Namun demikian, OJK tetap mengingatkan pentingnya manajemen risiko yang cermat. Pasalnya, meski tingkat kredit bermasalah atau non-performing loan (NPL) masih berada dalam batas aman, yakni sebesar 3,09 persen per Februari 2025, terdapat kenaikan dibandingkan dengan posisi pada Februari 2024 yang berada di angka 2,51 persen.
“Ke depan, tetap perlu diperhatikan risiko perbankan utamanya risiko pasar dan dampaknya pada risiko likuiditas terkait sentimen suku bunga global yang masih tetap tinggi,” ujar Puji.
Ia menambahkan bahwa perbankan perlu mewaspadai potensi peningkatan risiko kredit pasca berakhirnya masa relaksasi kredit restrukturisasi akibat pandemi COVID-19 yang resmi dihentikan pada akhir Maret 2024. Masa relaksasi tersebut sebelumnya memberi kelonggaran kepada debitur untuk tetap dapat membayar kewajibannya meski terdampak pandemi, dan penghentiannya bisa memicu tekanan baru terhadap kualitas aset perbankan.
Dari sisi penghimpunan dana, masyarakat di Bali, NTB, dan NTT juga menunjukkan antusiasme tinggi dalam menyimpan dananya di sektor perbankan. Data OJK menunjukkan bahwa total dana pihak ketiga (DPK) yang berhasil dihimpun oleh bank di wilayah ini mencapai Rp275,7 triliun per Februari 2025. Angka ini mencerminkan pertumbuhan sebesar 8,26 persen secara tahunan dibandingkan dengan Februari 2024.
Pertumbuhan DPK yang sejalan dengan pertumbuhan kredit turut mendorong rasio kredit terhadap simpanan atau loan to deposit ratio (LDR) perbankan di wilayah Bali-Nusra. Tercatat, LDR perbankan di ketiga provinsi itu berada di level 83,82 persen—angka yang berada dalam rentang ideal menurut ketentuan yang ditetapkan regulator, yakni antara 78 persen hingga 92 persen.
Capaian ini menandakan bahwa perbankan masih memiliki ruang cukup untuk menyalurkan kredit lebih lanjut tanpa menimbulkan tekanan pada likuiditas. Meski demikian, OJK tetap meminta agar perbankan senantiasa menjaga prinsip kehati-hatian dan tidak lengah terhadap potensi risiko eksternal, termasuk perubahan kebijakan suku bunga global dan volatilitas pasar keuangan internasional.
“Kami berharap industri perbankan dapat terus menjaga keseimbangan antara ekspansi kredit yang sehat dan manajemen risiko yang prudent, sehingga keberlanjutan pertumbuhan ekonomi daerah tetap terjaga,” kata Puji.
Di tengah kondisi ekonomi yang terus berkembang, OJK juga mengimbau agar perbankan terus memperluas akses keuangan dan layanan digital di wilayah Bali-Nusra, yang secara geografis cukup menantang.

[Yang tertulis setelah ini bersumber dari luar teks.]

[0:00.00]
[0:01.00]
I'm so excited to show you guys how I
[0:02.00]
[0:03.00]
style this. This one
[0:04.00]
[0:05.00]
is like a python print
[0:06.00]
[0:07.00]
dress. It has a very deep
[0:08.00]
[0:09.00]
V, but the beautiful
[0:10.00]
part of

Pemanfaatan teknologi finansial (fintech) dan transformasi digital perbankan dinilai sebagai kunci untuk mempercepat inklusi keuangan di daerah terpencil.
Selain itu, OJK juga menekankan pentingnya perlindungan konsumen dan edukasi keuangan untuk meningkatkan literasi masyarakat terhadap produk dan layanan keuangan. “Kami terus mendorong sinergi antara lembaga jasa keuangan dan pemerintah daerah untuk memperluas jangkauan layanan serta memperkuat ketahanan ekonomi lokal,” imbuhnya.

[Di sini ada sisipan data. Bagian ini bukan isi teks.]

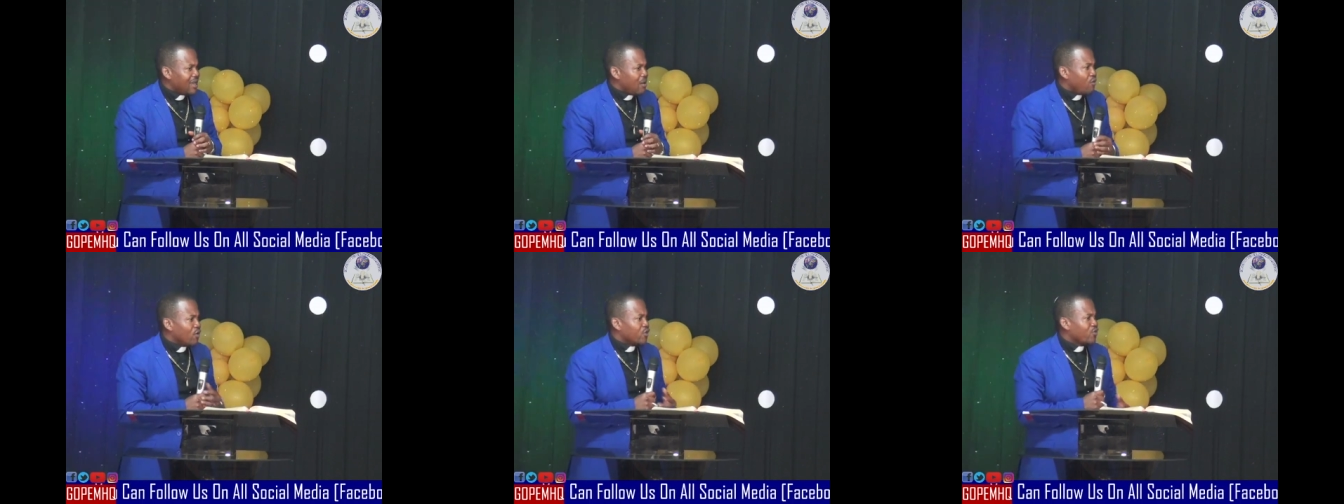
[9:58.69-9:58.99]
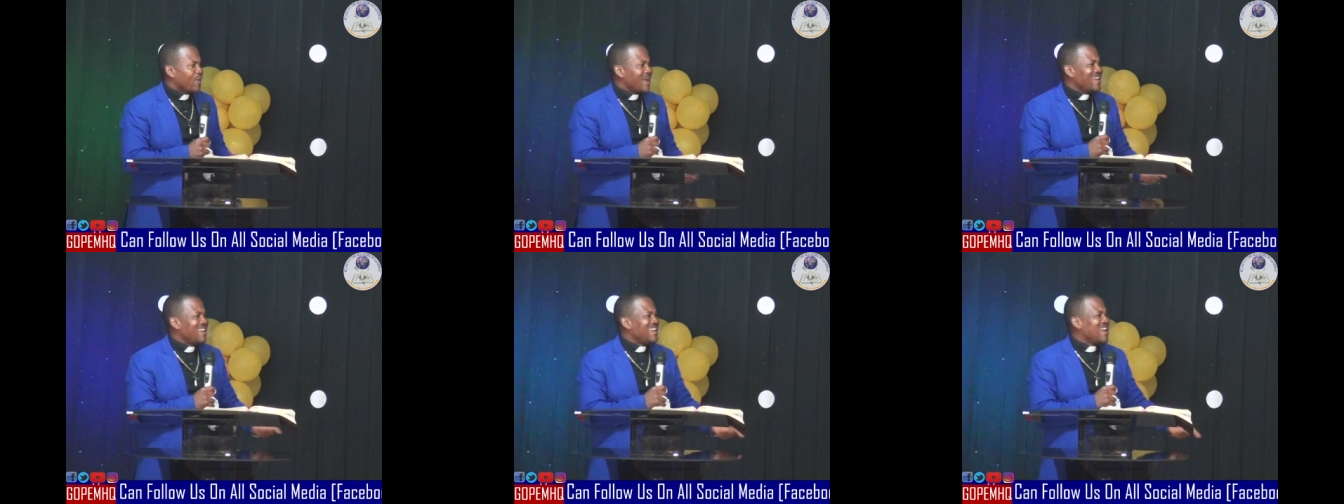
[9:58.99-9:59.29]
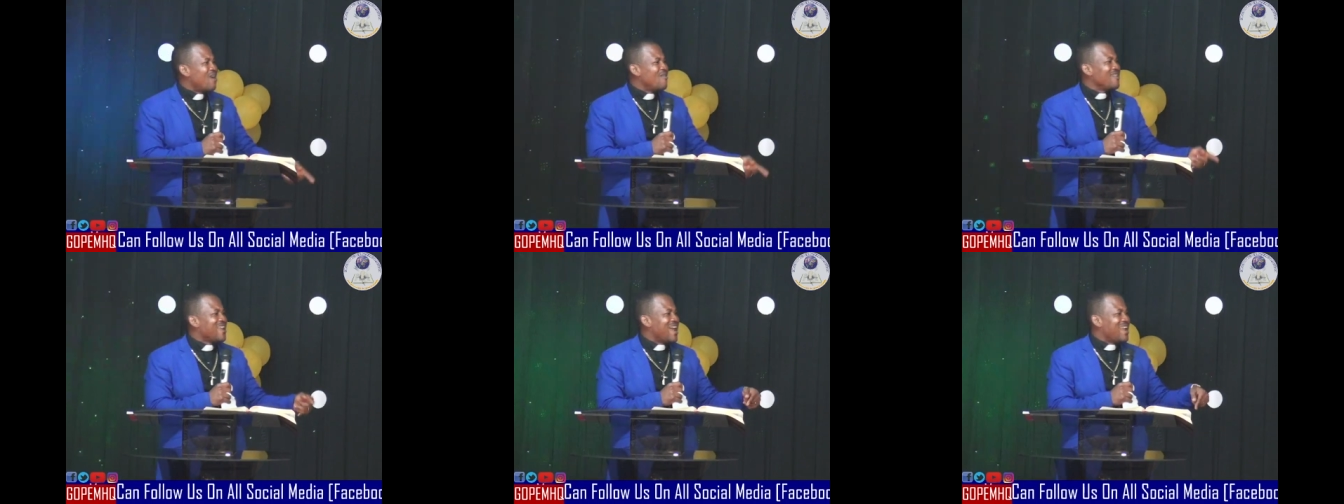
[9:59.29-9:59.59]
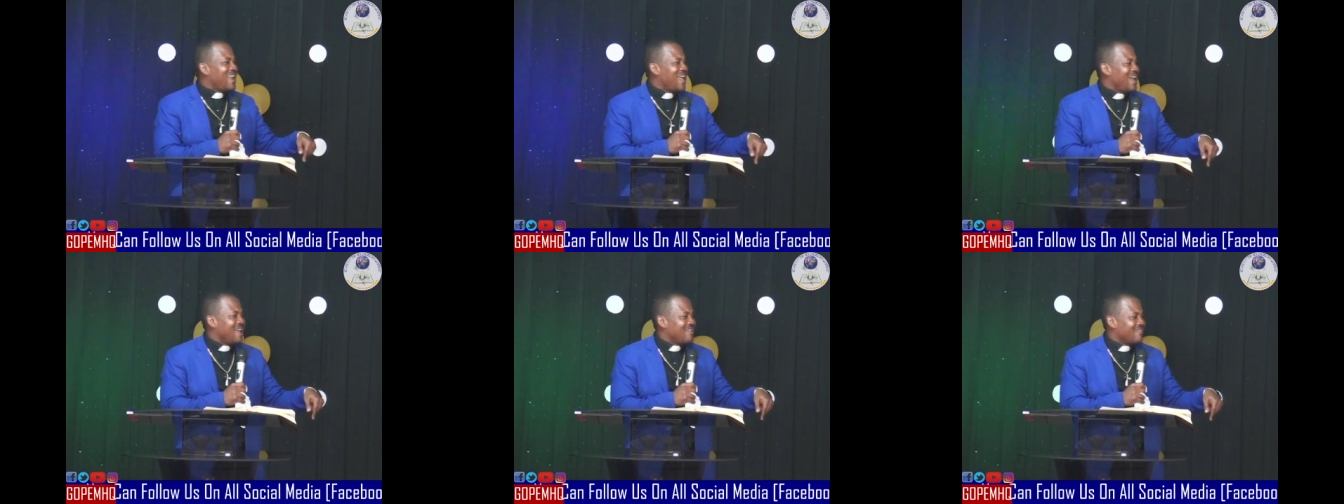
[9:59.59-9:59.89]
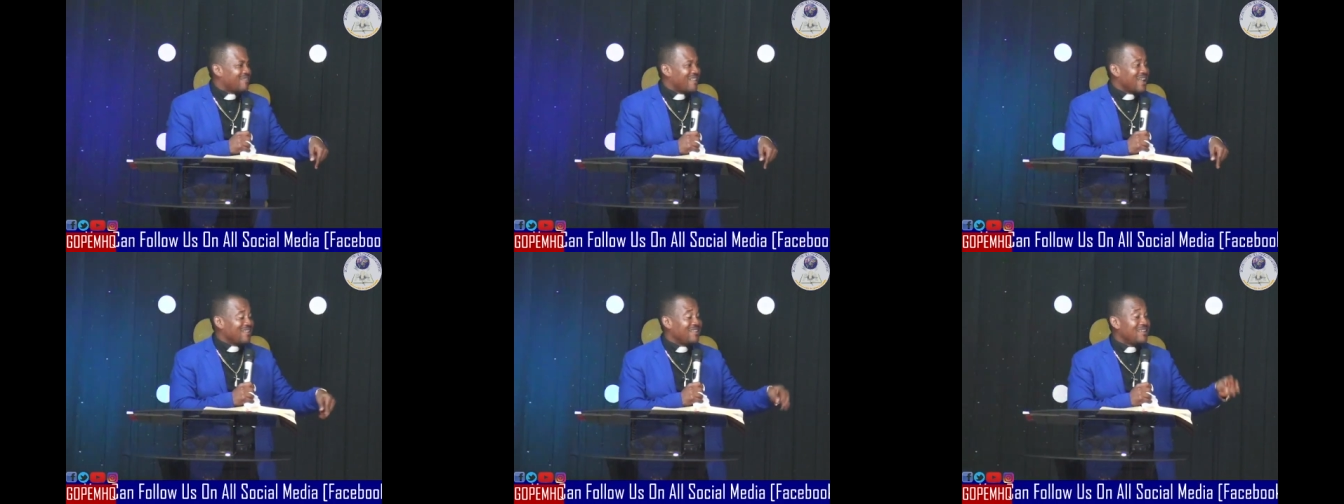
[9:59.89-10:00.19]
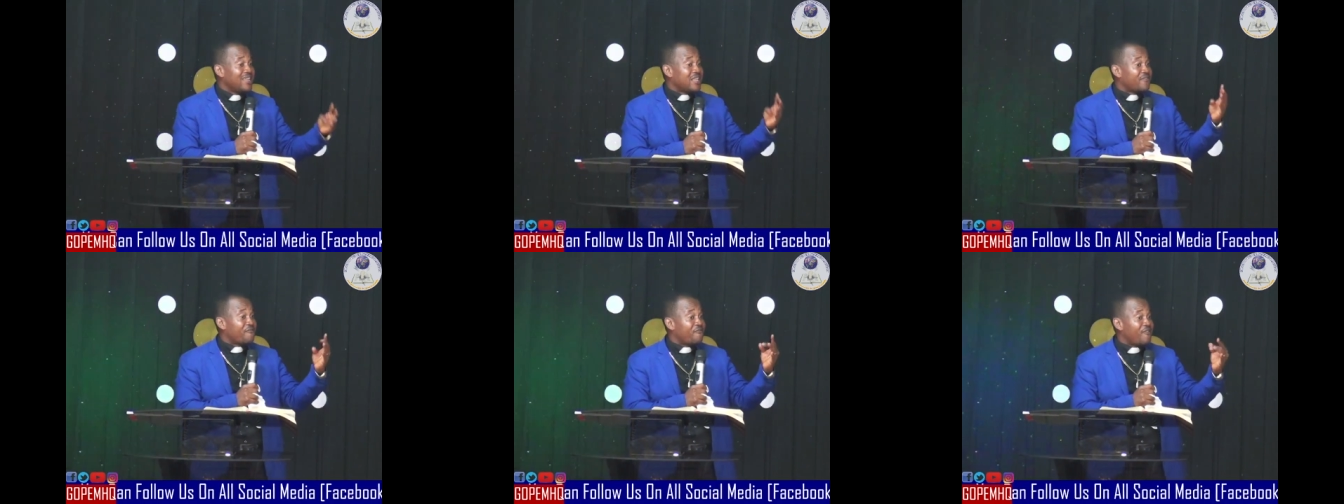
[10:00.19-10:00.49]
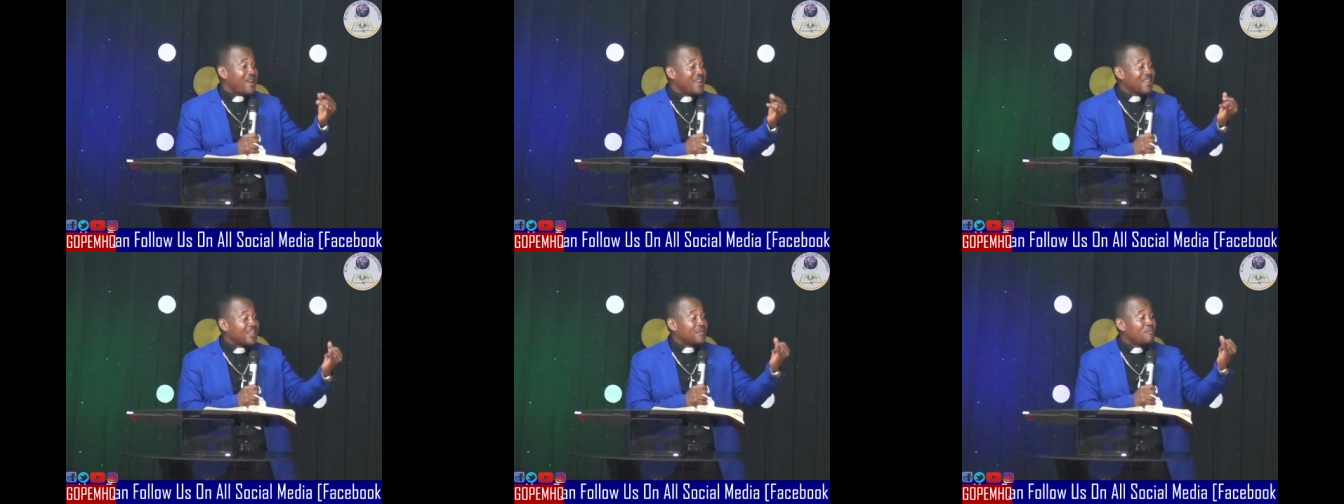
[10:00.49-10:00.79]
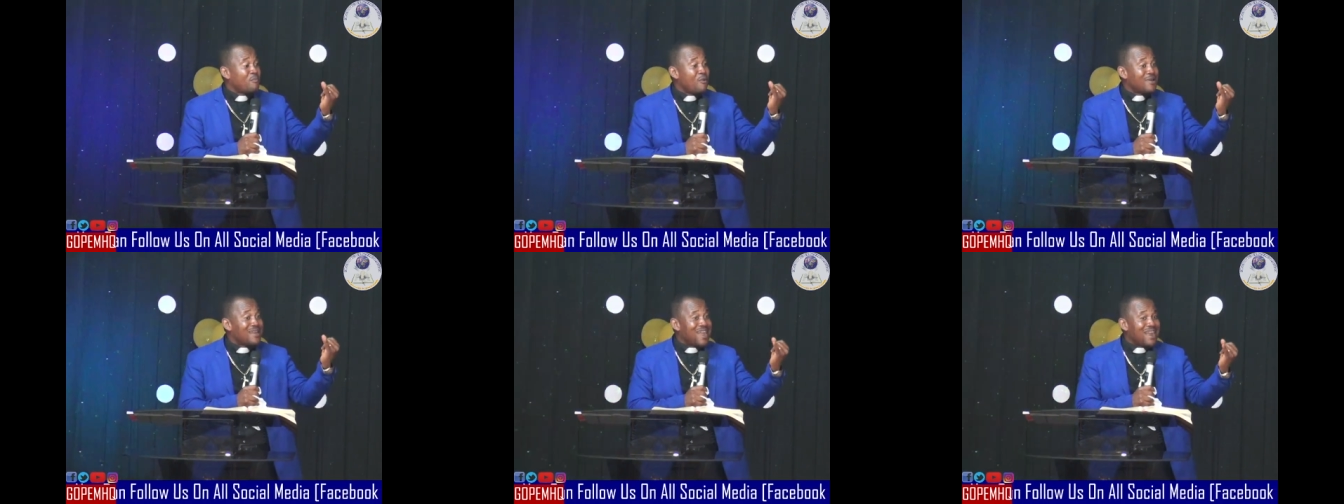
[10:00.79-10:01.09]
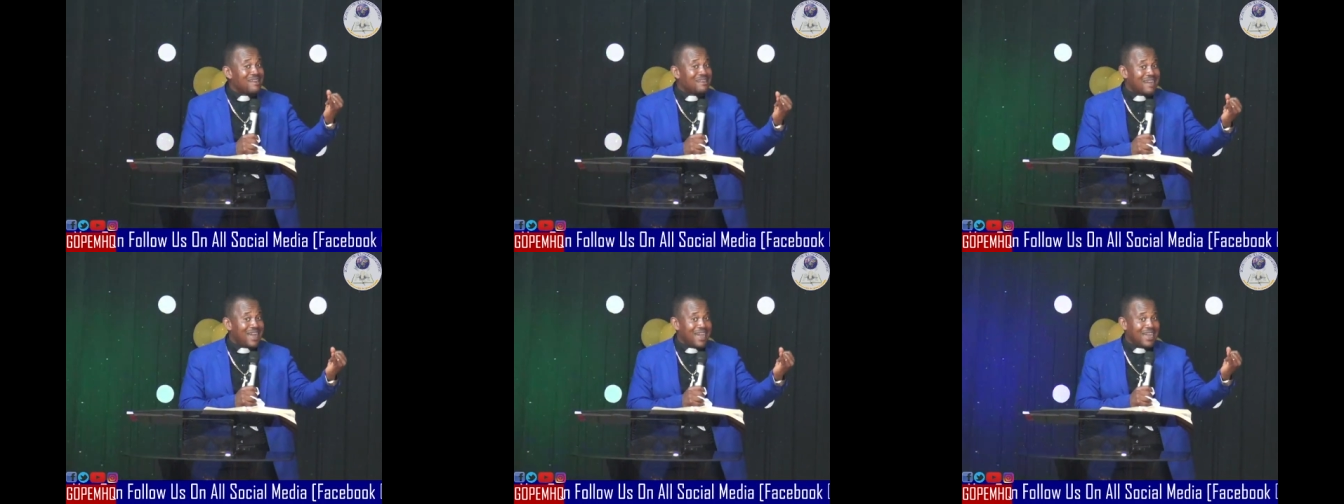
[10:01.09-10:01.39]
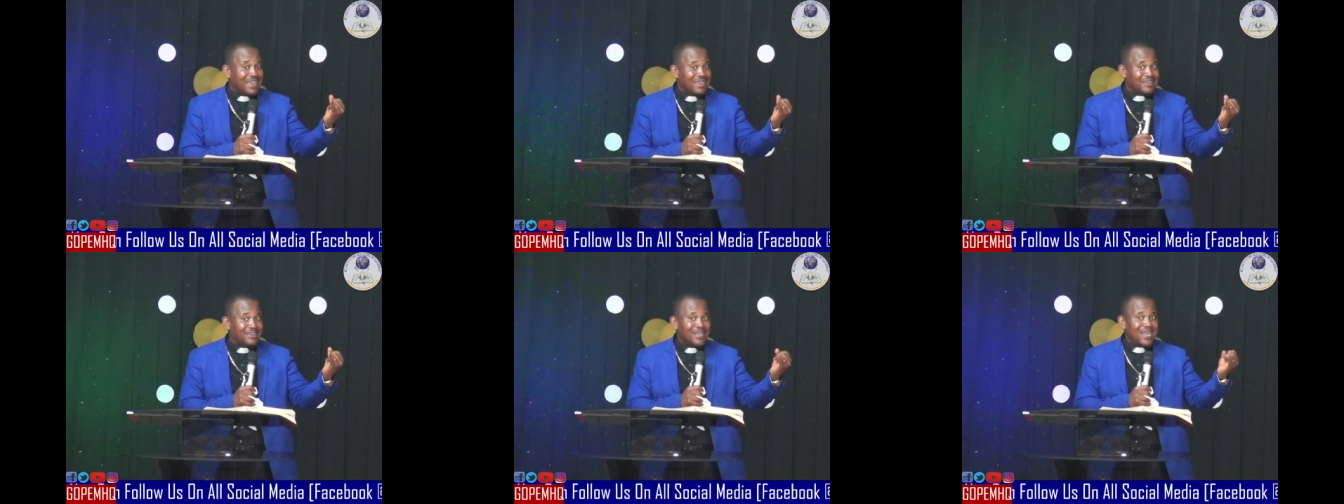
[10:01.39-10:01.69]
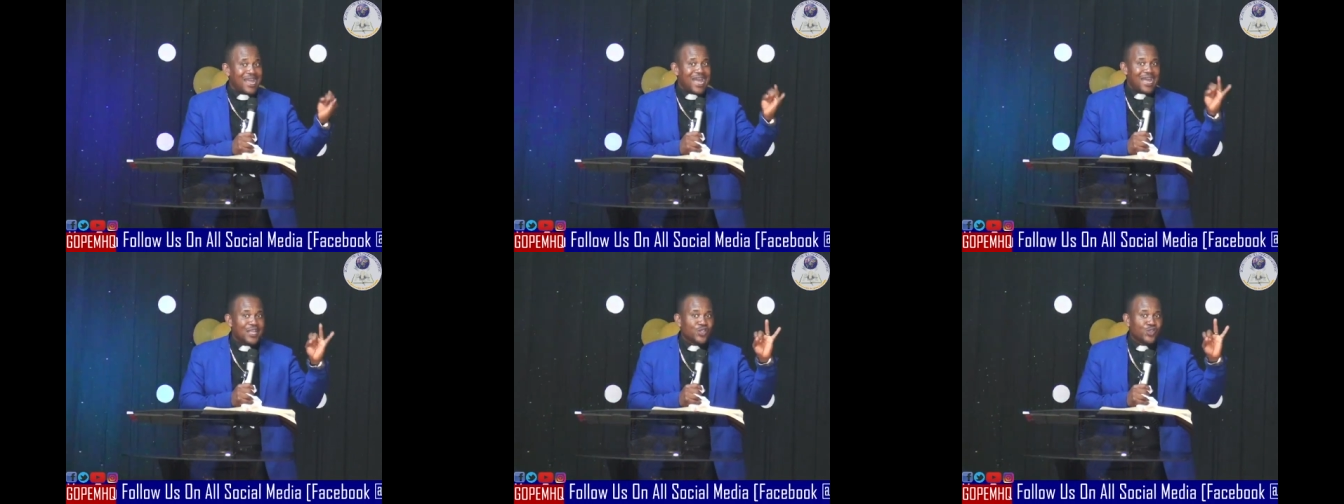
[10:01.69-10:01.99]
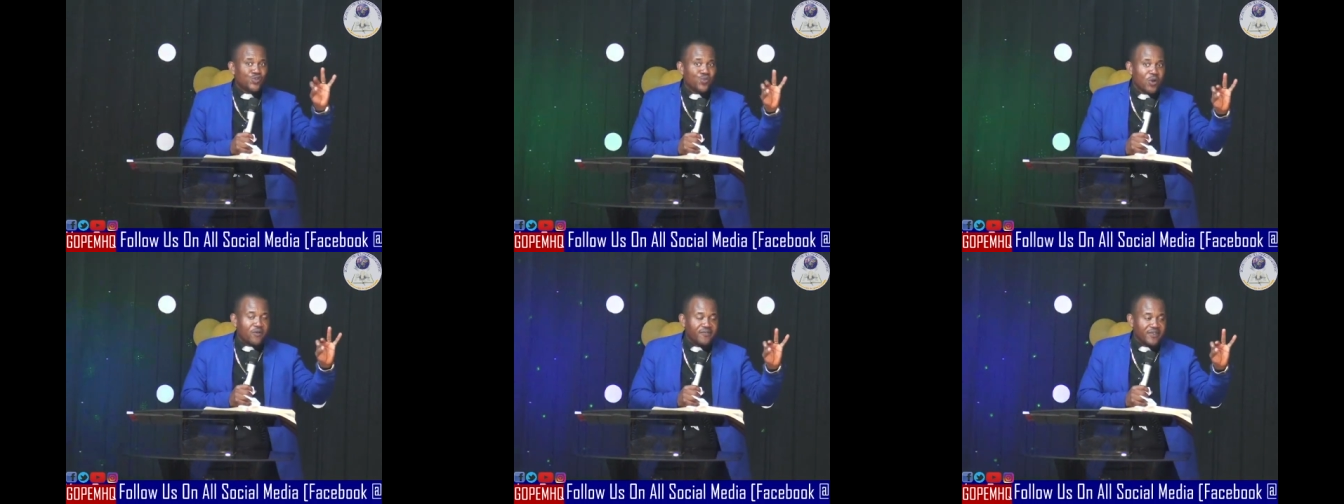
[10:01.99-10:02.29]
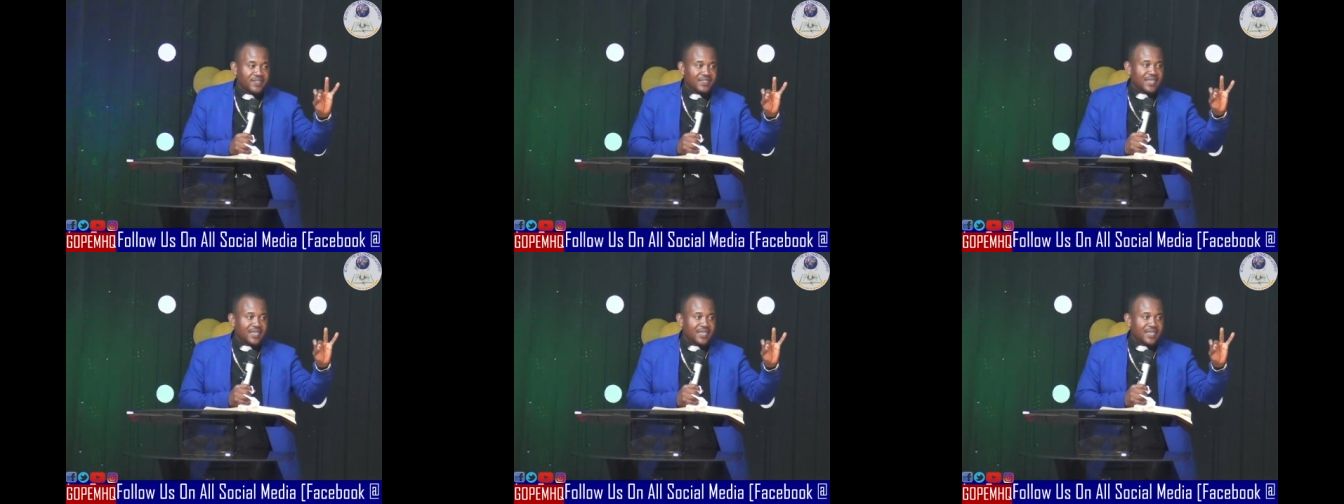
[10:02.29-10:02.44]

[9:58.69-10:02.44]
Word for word: was when he now realized that his friend's mother died and two of his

Kinerja perbankan di Bali, NTB, dan NTT yang kuat, baik dari sisi penyaluran kredit maupun penghimpunan dana, menjadi salah satu indikator bahwa sektor jasa keuangan tetap menjadi penopang utama pembangunan ekonomi daerah. Dengan sinergi yang kuat antara regulator, perbankan, dan masyarakat, diharapkan wilayah Bali-Nusra dapat terus tumbuh dan berkontribusi terhadap pertumbuhan ekonomi nasional secara berkelanjutan.